═════ Material shown

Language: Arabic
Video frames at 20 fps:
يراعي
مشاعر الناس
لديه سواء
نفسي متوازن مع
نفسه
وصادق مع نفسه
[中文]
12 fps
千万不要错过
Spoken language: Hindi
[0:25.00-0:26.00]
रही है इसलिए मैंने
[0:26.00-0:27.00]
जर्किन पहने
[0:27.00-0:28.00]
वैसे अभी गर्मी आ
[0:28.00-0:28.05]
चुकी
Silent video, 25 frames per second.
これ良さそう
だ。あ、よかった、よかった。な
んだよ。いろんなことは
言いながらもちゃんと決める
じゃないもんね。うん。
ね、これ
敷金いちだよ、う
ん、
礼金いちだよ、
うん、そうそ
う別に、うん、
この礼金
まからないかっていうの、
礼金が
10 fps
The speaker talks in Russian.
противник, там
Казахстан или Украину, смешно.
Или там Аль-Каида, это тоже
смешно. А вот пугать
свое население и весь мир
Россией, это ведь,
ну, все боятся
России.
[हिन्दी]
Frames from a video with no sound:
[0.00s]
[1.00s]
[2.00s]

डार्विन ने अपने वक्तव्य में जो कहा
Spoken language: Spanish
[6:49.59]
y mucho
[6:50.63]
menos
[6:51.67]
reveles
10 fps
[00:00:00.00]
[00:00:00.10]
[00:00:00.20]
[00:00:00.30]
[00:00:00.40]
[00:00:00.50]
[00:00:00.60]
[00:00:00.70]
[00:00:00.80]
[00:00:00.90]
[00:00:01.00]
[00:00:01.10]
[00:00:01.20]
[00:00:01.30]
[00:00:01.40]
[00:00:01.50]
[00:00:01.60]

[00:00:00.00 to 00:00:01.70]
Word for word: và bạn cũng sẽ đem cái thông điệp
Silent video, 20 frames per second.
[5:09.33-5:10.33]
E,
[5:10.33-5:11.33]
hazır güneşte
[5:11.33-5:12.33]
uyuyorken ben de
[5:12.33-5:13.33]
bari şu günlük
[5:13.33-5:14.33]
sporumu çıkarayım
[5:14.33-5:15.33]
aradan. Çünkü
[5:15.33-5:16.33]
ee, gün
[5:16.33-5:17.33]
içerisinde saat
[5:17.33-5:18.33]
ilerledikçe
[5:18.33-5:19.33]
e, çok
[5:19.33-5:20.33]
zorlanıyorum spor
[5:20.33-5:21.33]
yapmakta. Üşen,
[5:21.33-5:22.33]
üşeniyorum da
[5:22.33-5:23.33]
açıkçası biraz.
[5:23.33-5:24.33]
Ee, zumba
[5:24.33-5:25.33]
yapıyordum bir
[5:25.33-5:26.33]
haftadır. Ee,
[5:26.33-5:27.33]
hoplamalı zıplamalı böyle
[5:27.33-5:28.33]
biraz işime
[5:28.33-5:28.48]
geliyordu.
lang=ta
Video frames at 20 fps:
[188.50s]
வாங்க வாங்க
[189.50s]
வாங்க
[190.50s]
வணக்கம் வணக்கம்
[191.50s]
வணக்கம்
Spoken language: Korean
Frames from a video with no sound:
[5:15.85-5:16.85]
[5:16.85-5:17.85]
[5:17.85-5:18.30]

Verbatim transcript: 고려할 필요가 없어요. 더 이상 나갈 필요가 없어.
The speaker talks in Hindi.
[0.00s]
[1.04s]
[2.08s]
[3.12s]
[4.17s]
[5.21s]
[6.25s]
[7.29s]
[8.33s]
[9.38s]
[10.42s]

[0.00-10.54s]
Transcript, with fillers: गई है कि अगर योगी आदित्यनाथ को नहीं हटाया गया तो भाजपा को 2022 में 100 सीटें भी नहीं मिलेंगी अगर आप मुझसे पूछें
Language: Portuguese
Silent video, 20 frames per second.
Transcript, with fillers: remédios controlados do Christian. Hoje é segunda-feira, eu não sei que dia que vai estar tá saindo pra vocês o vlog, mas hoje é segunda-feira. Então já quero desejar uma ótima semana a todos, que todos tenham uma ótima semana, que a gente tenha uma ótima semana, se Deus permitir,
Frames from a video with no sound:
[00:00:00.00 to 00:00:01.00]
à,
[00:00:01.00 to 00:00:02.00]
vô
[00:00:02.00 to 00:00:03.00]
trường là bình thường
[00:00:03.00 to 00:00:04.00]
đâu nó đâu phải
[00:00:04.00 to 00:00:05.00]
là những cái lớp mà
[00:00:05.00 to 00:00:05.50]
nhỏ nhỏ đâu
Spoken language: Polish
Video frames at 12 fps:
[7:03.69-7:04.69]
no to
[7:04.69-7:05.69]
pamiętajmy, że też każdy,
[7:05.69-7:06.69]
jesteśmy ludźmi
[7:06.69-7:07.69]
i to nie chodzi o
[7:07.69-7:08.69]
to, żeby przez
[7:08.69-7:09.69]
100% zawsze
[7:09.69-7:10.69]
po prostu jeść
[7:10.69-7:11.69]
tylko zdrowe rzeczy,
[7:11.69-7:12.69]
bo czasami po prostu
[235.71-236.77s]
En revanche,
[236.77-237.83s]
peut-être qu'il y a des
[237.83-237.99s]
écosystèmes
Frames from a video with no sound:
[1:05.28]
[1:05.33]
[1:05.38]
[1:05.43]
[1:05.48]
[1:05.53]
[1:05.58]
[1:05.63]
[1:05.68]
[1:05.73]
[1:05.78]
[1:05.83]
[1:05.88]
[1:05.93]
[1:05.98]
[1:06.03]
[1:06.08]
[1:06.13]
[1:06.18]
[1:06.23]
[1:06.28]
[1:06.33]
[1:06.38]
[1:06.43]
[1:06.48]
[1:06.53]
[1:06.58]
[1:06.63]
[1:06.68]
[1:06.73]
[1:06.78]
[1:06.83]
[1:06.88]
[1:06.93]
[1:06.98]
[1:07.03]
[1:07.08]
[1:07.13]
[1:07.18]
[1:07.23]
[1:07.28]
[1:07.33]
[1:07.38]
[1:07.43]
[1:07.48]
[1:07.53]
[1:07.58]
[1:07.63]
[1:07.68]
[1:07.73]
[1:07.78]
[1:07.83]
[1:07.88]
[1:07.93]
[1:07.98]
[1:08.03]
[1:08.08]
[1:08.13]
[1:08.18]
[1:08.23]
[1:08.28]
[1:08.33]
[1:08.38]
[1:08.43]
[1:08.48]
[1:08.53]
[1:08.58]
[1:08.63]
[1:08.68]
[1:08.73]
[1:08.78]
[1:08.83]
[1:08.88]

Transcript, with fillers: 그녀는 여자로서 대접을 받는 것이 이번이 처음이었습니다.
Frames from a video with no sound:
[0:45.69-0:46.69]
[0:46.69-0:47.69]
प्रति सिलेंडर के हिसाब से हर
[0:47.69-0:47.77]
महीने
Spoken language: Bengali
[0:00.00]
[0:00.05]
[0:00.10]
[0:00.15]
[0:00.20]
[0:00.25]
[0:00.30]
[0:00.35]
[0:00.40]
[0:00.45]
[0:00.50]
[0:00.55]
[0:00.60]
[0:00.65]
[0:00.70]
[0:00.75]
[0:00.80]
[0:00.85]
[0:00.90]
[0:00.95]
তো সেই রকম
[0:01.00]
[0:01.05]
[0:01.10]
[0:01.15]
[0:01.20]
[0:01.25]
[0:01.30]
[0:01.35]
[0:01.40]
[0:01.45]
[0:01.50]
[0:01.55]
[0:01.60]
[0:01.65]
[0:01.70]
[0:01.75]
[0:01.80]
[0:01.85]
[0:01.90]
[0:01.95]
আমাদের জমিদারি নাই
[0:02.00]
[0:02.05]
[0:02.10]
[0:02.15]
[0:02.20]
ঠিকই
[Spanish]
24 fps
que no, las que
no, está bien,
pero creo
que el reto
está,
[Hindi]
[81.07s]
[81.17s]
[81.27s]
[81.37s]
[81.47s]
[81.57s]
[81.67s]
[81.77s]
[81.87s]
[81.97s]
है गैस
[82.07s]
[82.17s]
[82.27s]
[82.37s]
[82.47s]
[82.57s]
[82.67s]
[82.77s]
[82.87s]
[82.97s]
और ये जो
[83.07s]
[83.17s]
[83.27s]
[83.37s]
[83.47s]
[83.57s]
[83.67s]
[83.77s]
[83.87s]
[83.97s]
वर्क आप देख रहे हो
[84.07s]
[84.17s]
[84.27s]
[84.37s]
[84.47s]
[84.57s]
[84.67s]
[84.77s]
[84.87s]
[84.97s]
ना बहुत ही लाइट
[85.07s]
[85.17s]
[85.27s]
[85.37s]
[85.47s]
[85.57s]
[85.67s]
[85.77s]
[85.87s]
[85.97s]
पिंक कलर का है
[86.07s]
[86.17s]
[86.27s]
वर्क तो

══════════

Using the records given above, list every line that includes the word "Hindi".

Spoken language: Hindi
The speaker talks in Hindi.
[Hindi]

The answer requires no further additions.